Rev. Huntley and his wife were the first direct witnesses to the Gwangju Uprising I met. In February 1981, I visited Gwangju at the tail end of a two-month visit to South Korea. I had heard about the Huntleys through missionary friends of my parents in Seoul, and they welcomed me to their home. I spent several days there, and heard first-hand from Rev. Huntley and his wife about huge number of casualties and the terrible wounds caused to Gwangju citizens from bullets, clubs, boots and bayonets.
With that information, I began my quest to discover the truth of what occurred in Gwangju and the role played by the United States in General Chun’s suppression of the uprising. Fifteen years after my visit to the Huntleys, I obtained the collection of declassified US government documents that finally told the true story about the US role.
One of the documents I obtained was a cable from US Ambassador William Gleysteen to the State Department titled “Insider’s Account of Kwangju Riot,” using the false term about the uprising favored by the US government. I instantly recognized the account as the work of Rev. Huntley, even though he was not identified. But it humanized the uprising in ways the US government never did.
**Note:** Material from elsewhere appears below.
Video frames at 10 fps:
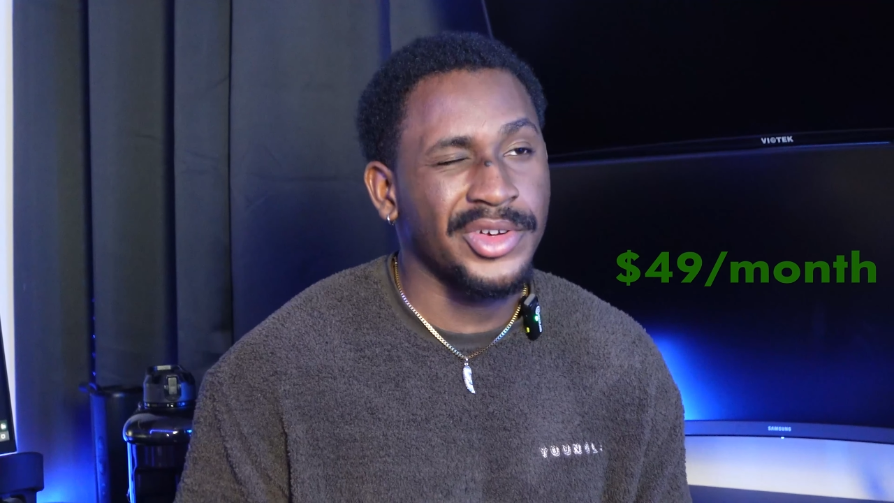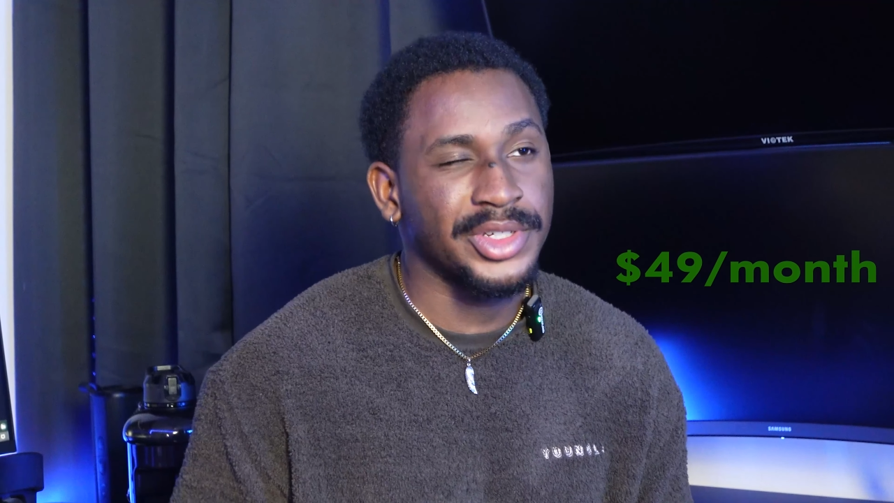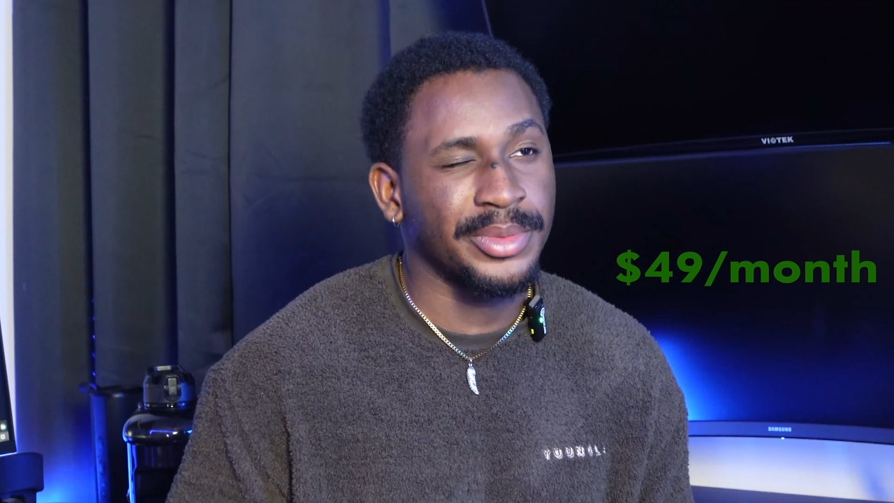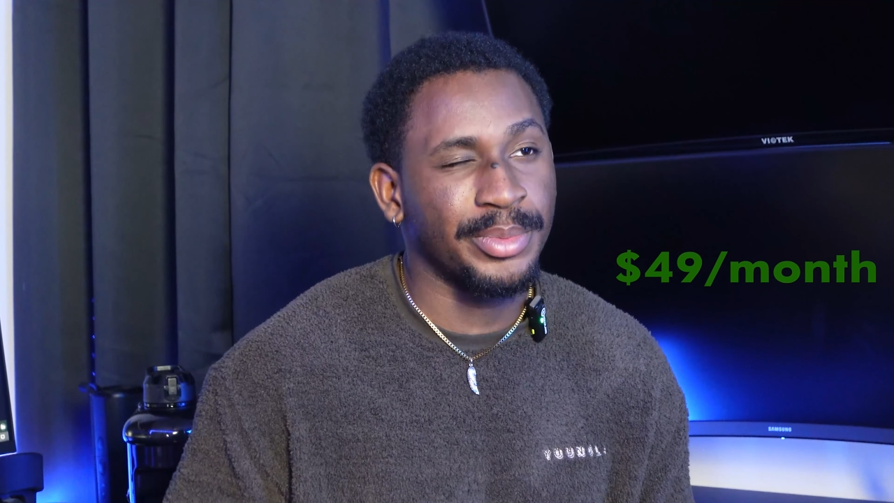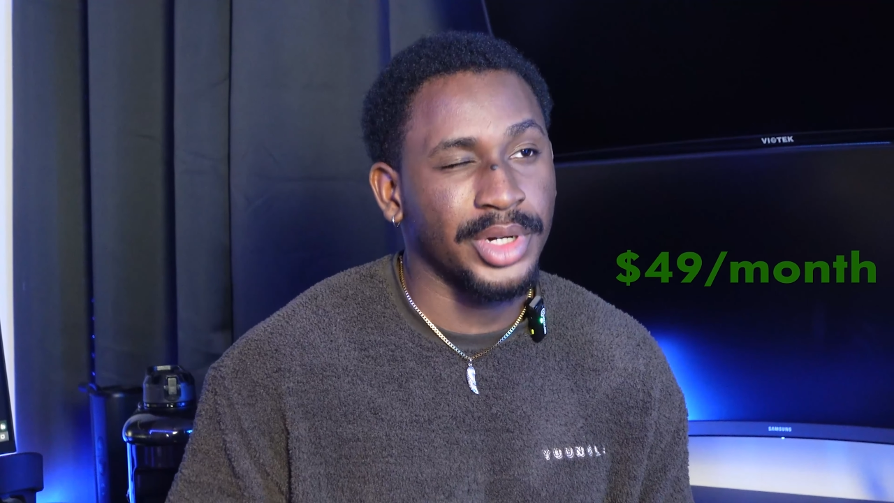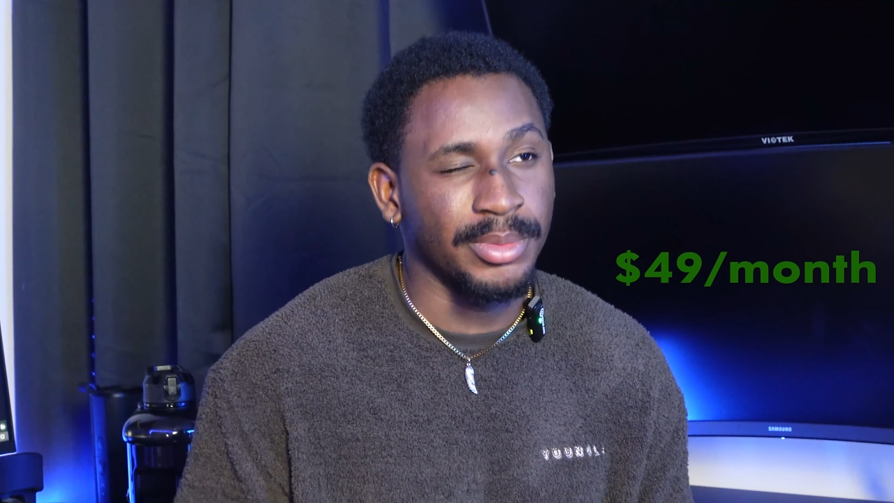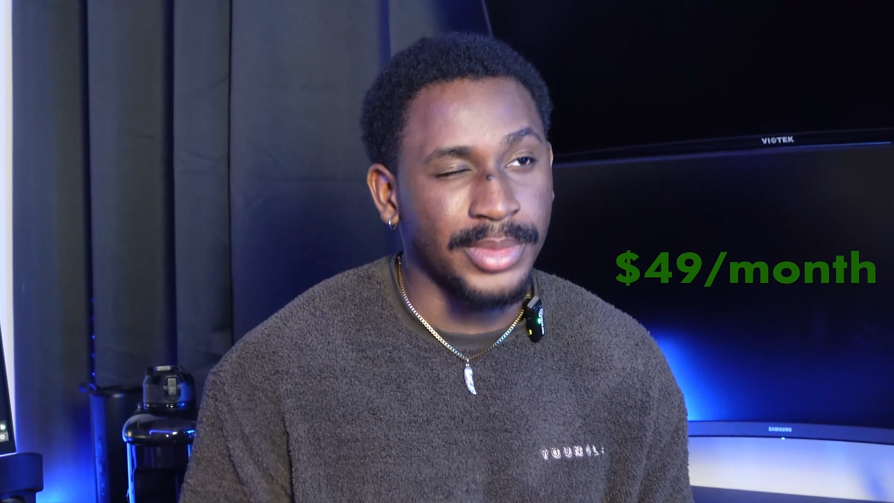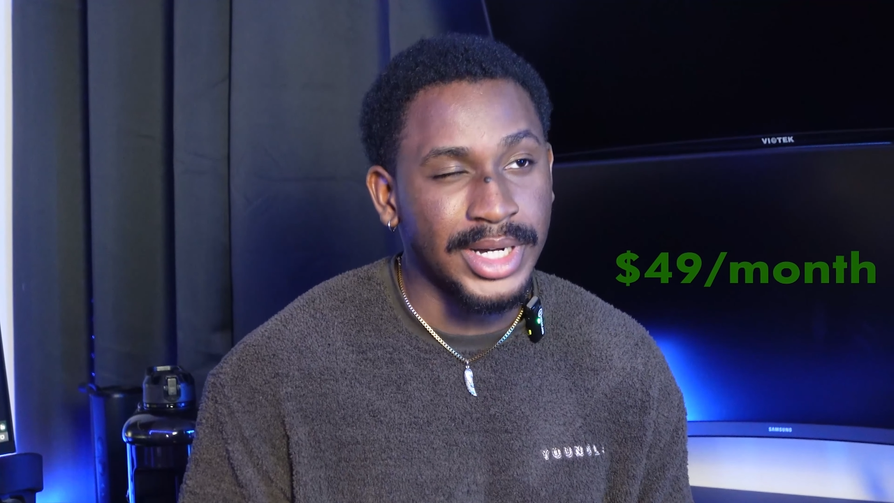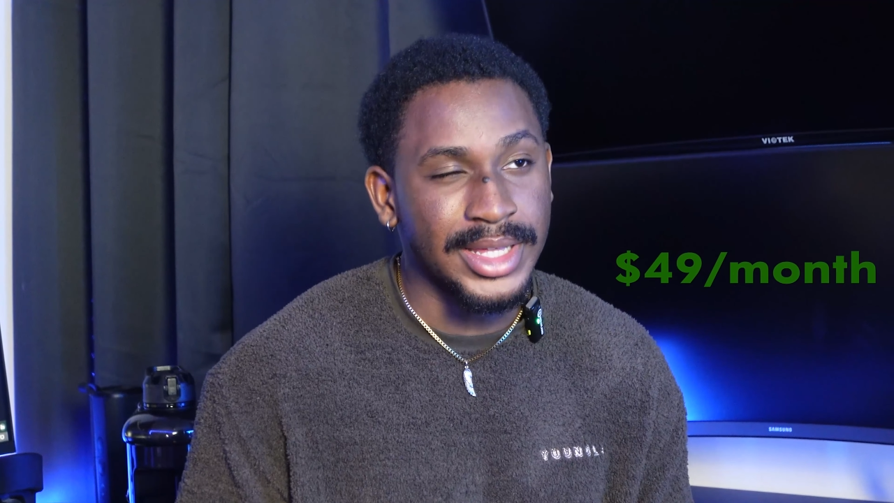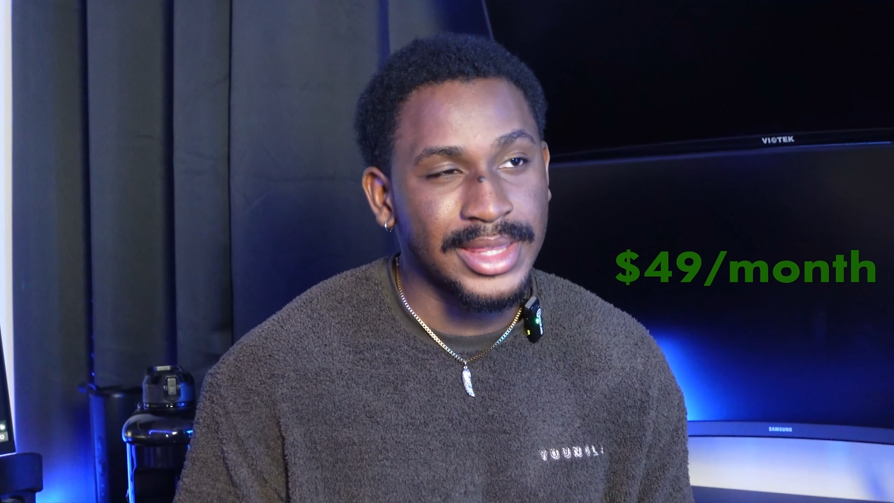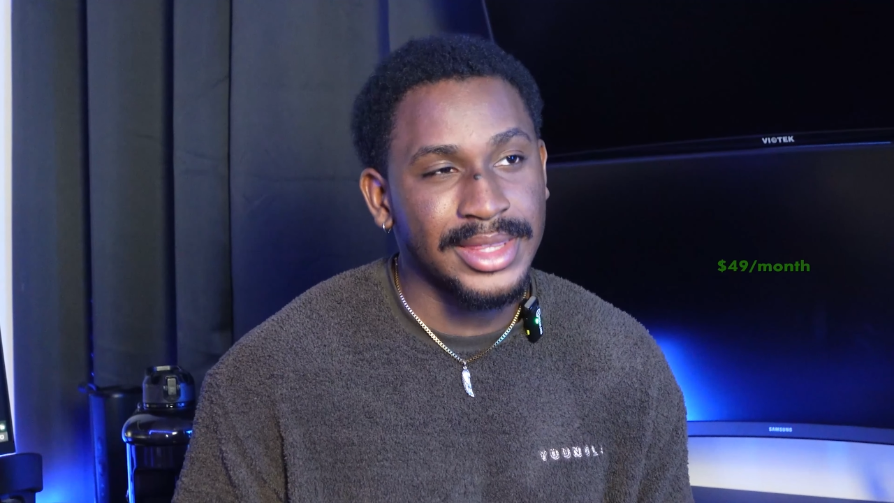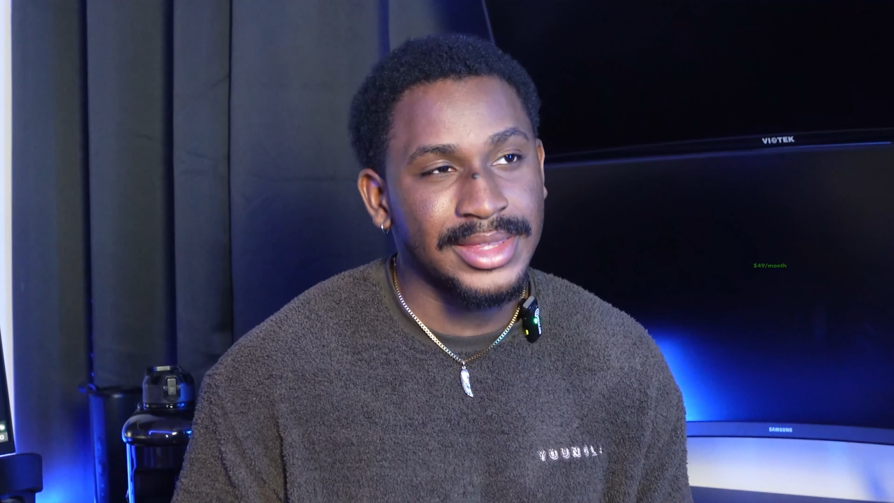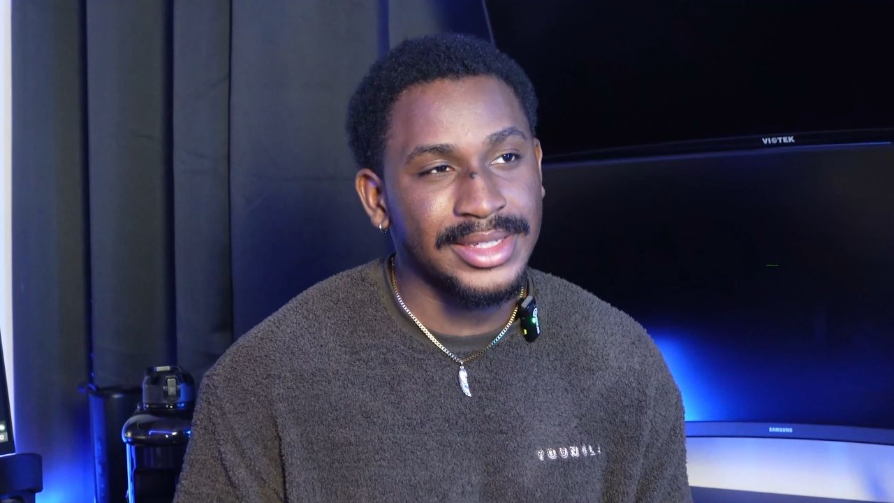dollars per month,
In one memorable passage, Rev. Huntley wrote, “What we saw in Gwangju was a demonstration of free people pushed too far. I liken it to the Boston Tea Party.” He added: “The May 18 incident was not communist-inspired or infiltrated or infected.” He knew it was a peoples’ uprising, based on citizens’ demands for justice and democracy (his report is attached in PDF format).
▲ Full text of the document which US Ambassador William Gleysteen sent to the State Department amid the Gwangju Uprising. Title “Insider’s Account of Kwangju Riot”," which was a false term about the uprising, is eyecatching.
Unfortunately, the US government paid little attention to his account. But without the help of Rev. Huntley in 1981, I may never have obtained my documents. I and the citizens of Gwangju therefore owe him a great deal.
Both Chun Sun-tae and Betts Huntley are examples of how ordinary people caught in extraordinary events can influence history. May they both rest in peace.